» Action item
Please retype the entries exactly as they stand, leaving out any pictures.

*** Record extracts ***

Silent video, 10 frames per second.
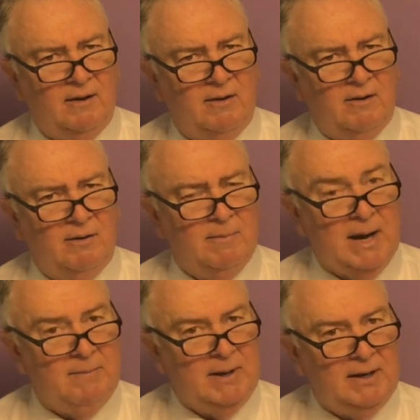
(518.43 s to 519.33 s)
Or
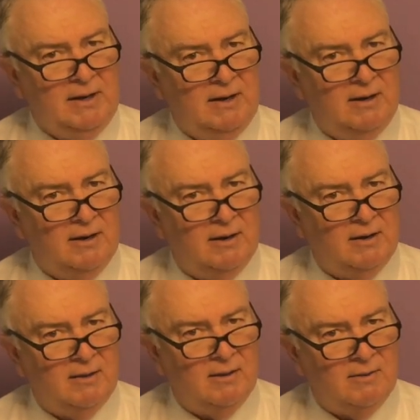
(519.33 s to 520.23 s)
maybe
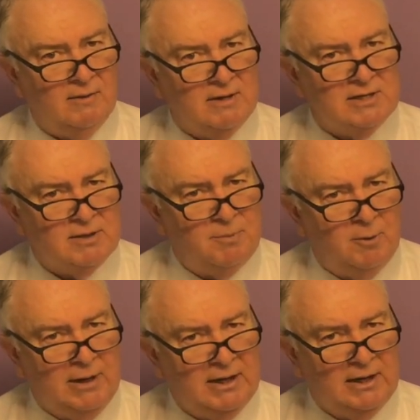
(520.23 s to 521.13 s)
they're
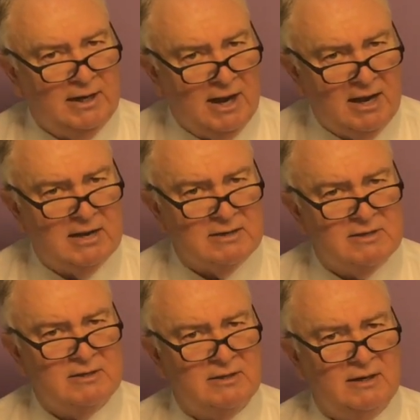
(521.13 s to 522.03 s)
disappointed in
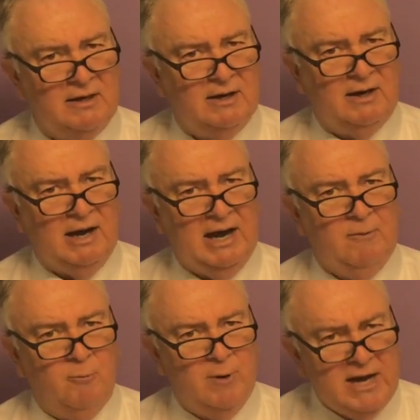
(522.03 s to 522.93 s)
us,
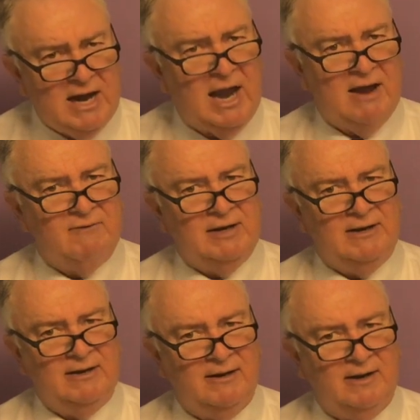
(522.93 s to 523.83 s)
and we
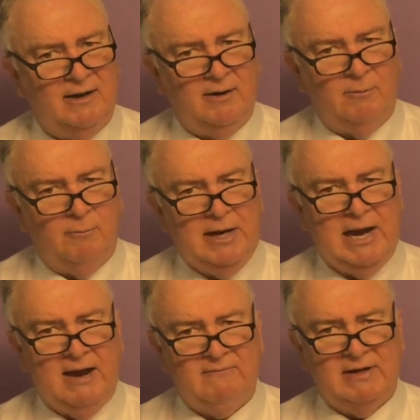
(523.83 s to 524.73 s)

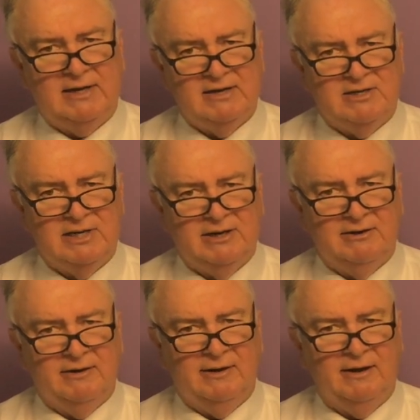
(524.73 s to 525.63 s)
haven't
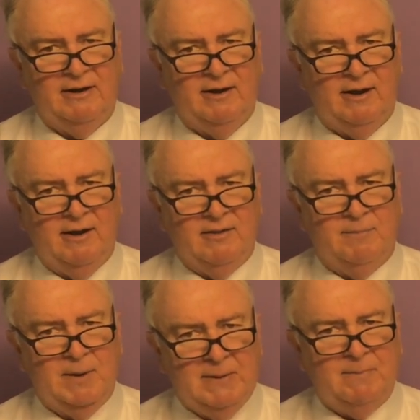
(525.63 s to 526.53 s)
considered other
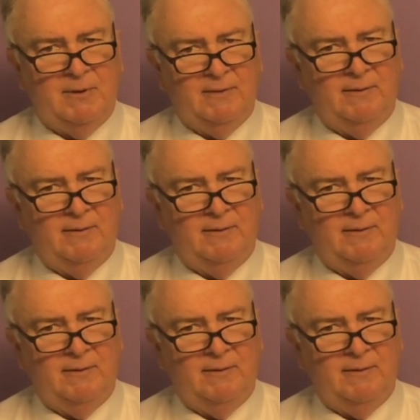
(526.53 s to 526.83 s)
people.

*** End of Record extracts ***

» Answer for this exercise
Silent video, 10 frames per second.
(518.43 s to 519.33 s)
Or
(519.33 s to 520.23 s)
maybe
(520.23 s to 521.13 s)
they're
(521.13 s to 522.03 s)
disappointed in
(522.03 s to 522.93 s)
us,
(522.93 s to 523.83 s)
and we
(523.83 s to 524.73 s)

(524.73 s to 525.63 s)
haven't
(525.63 s to 526.53 s)
considered other
(526.53 s to 526.83 s)
people.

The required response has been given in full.